The Venus Chamber

Greetings and welcome back!

Today we are reviewing the UARK Planetary Simulation Laboratory's Venus Chamber! We asked some broad questions to the chamber's graduate student specialist- Sara Port, who is working on her Ph.D. in the Space & Planetary Science department at UARK.

What is a Venus Chamber?

Sara: The Venus Simulation cChamber is a 500 mL sized stainless steel chamber that can simulate the temperatures and pressures found on the surface of Venus. The chamber has the capability to reach 206.8 bar of pressure (Earth = 1 bar pressure) and about 932°F temperature. On Venus- the surface temperature is about 860°F and 95 bars of pressure!

Why is it important?

Sara: We can observe the effects of the Venusian pressure and temperature on minerals that can be found on the surface. The last time the surface of Venus was directly studied was the mid-1980s. Therefore, the results of experiments performed using the simulation chamber will help scientists in the preparation of future missions. Venus and Earth were once identical planets of similar origin, atmosphere, and geology. By understanding Venus, it will explain how the sister planets diverged from one another and better understanding of planetary formation.
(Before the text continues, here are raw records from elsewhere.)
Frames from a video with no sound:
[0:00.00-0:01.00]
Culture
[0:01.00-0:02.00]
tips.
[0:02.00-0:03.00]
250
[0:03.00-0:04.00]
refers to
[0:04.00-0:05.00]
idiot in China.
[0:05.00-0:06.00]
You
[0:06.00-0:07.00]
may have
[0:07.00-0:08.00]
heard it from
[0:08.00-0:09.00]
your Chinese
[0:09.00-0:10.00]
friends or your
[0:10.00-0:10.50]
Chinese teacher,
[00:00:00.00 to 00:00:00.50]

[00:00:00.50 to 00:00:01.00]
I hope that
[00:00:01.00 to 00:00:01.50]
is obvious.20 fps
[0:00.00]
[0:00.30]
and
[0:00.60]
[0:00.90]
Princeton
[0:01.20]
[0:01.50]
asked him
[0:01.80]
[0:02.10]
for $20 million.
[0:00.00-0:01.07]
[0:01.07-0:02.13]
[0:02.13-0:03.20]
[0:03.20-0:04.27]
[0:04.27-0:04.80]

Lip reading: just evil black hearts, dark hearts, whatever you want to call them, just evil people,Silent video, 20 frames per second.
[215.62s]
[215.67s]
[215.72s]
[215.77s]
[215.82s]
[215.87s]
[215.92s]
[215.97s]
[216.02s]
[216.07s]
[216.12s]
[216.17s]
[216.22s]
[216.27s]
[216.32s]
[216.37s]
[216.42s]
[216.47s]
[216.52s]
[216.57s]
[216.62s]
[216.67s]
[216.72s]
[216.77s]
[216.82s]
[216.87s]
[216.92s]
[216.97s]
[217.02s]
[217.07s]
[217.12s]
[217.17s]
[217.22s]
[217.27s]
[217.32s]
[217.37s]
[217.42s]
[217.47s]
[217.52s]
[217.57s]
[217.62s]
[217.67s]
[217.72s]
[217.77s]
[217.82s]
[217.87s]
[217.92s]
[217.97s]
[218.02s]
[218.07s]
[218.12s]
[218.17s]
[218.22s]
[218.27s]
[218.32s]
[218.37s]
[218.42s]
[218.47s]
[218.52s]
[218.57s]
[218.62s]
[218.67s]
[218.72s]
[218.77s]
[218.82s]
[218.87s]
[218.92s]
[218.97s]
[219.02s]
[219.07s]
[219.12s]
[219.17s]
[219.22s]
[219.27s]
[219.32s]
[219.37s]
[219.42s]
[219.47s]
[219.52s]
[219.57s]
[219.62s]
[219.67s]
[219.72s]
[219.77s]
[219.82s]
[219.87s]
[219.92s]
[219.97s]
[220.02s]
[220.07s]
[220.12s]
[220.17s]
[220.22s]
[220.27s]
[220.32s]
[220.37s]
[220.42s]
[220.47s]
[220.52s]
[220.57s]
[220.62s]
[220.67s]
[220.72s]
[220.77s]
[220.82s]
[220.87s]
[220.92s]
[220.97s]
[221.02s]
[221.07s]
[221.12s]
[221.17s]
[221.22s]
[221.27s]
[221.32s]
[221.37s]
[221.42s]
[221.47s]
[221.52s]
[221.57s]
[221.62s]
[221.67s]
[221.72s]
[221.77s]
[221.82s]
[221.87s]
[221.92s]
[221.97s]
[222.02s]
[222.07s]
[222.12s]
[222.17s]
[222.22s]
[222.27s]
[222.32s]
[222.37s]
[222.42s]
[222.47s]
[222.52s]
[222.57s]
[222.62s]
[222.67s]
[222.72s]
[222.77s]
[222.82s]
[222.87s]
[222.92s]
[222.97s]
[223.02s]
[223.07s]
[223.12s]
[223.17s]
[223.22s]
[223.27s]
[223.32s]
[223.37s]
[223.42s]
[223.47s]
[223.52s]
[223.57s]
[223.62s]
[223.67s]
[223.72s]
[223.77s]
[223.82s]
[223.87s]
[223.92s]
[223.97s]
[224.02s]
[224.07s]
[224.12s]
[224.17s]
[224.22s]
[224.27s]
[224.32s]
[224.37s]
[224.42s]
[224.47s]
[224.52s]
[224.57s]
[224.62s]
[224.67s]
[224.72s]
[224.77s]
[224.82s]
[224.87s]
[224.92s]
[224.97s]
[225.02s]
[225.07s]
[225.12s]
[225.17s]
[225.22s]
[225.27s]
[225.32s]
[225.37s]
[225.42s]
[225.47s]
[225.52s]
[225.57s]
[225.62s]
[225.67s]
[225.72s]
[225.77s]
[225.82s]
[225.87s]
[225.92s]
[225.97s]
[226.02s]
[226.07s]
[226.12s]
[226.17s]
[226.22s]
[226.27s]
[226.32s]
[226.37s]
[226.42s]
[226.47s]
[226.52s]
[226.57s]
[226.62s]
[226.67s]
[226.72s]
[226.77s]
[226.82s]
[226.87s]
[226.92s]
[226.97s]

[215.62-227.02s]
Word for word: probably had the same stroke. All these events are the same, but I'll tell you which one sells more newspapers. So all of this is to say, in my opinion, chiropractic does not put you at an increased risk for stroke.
What kind of experiments can be done?

Sara: Through various equipment and gases, we can study the effects of the Venusian surface. We (at UARK) are also using the chamber to determine the source of metal frost coating found on the surfaces of the Venusian mountains! Dr. Alan Mantooth of UARK also received a grant to create circuits that can be implemented on future Venus rovers which he can use the Venus chamber to test.

How do you determine the source of metal frost?

Sara: We insert several candidate minerals into the chamber to observe if it is stable in the "colder" highlands of Venus and unstable in the hotter lowlands. 

Night on Venus in Infrared from Orbiting Akatsuki. Image credit: APOD June 7

Night on Venus in Infrared from Orbiting Akatsuki. Image credit: APOD June 7

Special thanks to Sara Port for insight into her Venus chamber and research!